Real queries were recorded for several days on the existing e-shop solution (see next paragraphs) in a log. They were then converted into a query structure over evitaDB and re-saved in the log file. This log file is then loaded by the performance test and the queries split into parallel threads and sequentially played over a snapshot of the anonymized production data, which was created during the same period as the traffic snapshot on the e-shop. Thus, the queries and the data are roughly correlated.

Performance tests use the following data sets:

production anonymised database of the Senesi e-shop: 115 thousands of products, 3.3 millions of prices, 3.8 millions of attributes, 965 thousands of relations, 695 thousands of JSON data fragments
production anonymised database of the Signál nábytek e-shop: 15 thousands of products, 120 thousands of prices, 525 thousands of attributes, 115 thousands of relations, 90 thousands of JSON data fragments
production anonymised database of the Keramika Soukup e-shop: 13 thousands of products, 10 thousands of prices, 265 thousands of attributes, 55 thousands of relations, 43 thousands of JSON data fragments
artificial data set: randomly generated set 100 thousands of products, 1.3 millions of prices, 800 thousands of attributes, 680 thousands of relations, 200 thousands of JSON data fragments

Each implementation creates a separate JAR run from the command line and builds its own JAR on top of it Docker image. Along with the database prototype, test datasets are packed into the image and the JMH is started, which performs the mentioned performance tests. The results are then stored on GitHub, where they are also retroactively available. Thanks to Docker technology, tests can be easily run on a local machine on all major operating systems. We are working on making it possible for you to run and verify the above tests on your machine.

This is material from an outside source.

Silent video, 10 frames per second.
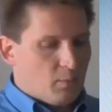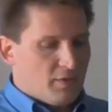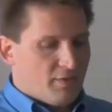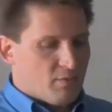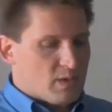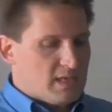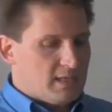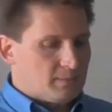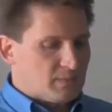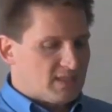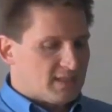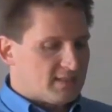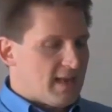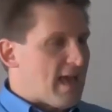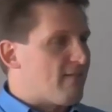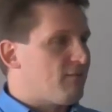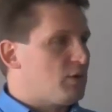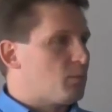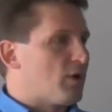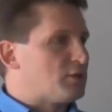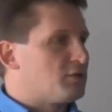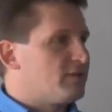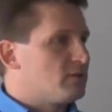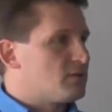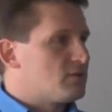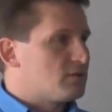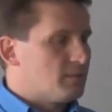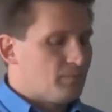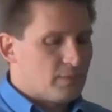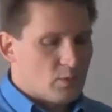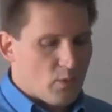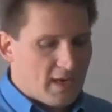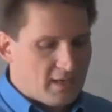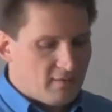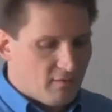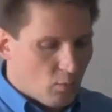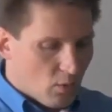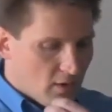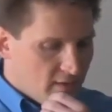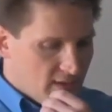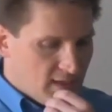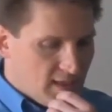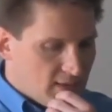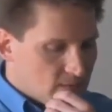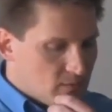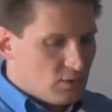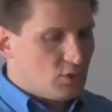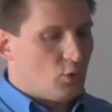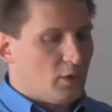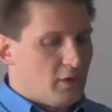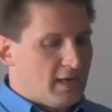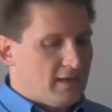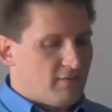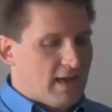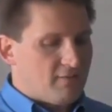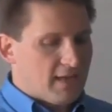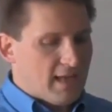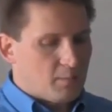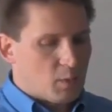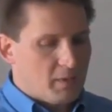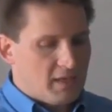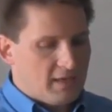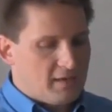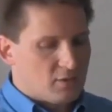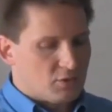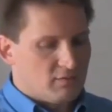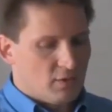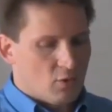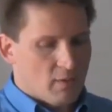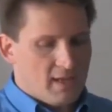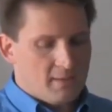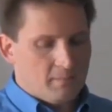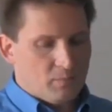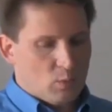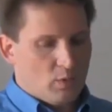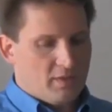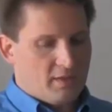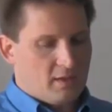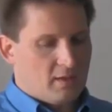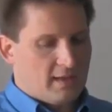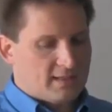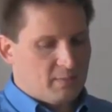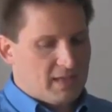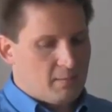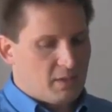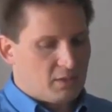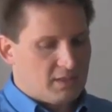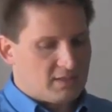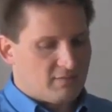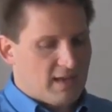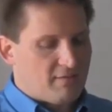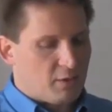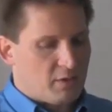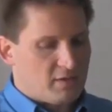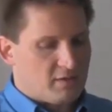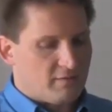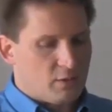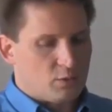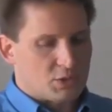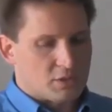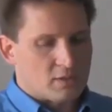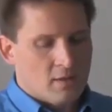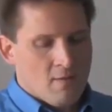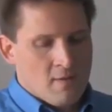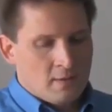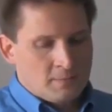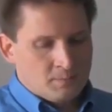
ended up with 3 6.5-foot pressure filters rated for the 285 gallon per minute initial flow rate with expandability to 500 in the future,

Running tests are monitored using Prometheus / Grafana technologies and the output includes visual graphs of CPU load and memory usage.

Test environment specification

4x CPU (Intel Xeon Skylake or Cascade Lake processors with with the basic clock of 2,7 GHz)
16GB RAM
25GB SSD (non NVMe)
OS: Linux (Ubuntu 20.04)
JDK 11

The research phase ends with a final functional and performance testing that compares all evitaDB prototypes. evitaDB targets the medium to low level hosting programs recommended for e-commerce solutions, so we will select the appropriate Digital Ocean General Purpose Droplet for the final test. In order to obtain repeatable and comparable results, the test environment will make use of a droplet with dedicated CPU. All three implementations are run sequentially on the same droplet, so their outputs should be comparable to each other.

Final evaluation priorities

the prototype meets all necessary functions of the specification
prototype maximizes performance for read operations
- queries per second (throughput)
- query latency
the prototype meets the optional features of the specification
prototype maximizes indexing speed
- mutations per second (throughput)

HW requirements

Along with the measured performance, telemetry data from the system on which the tests are running is also taken into account. We monitor:

unused RAM capacity (weighted average)
unused CPU capacity (weighted average)

The implementation with lower requirements receives a better rating than the others.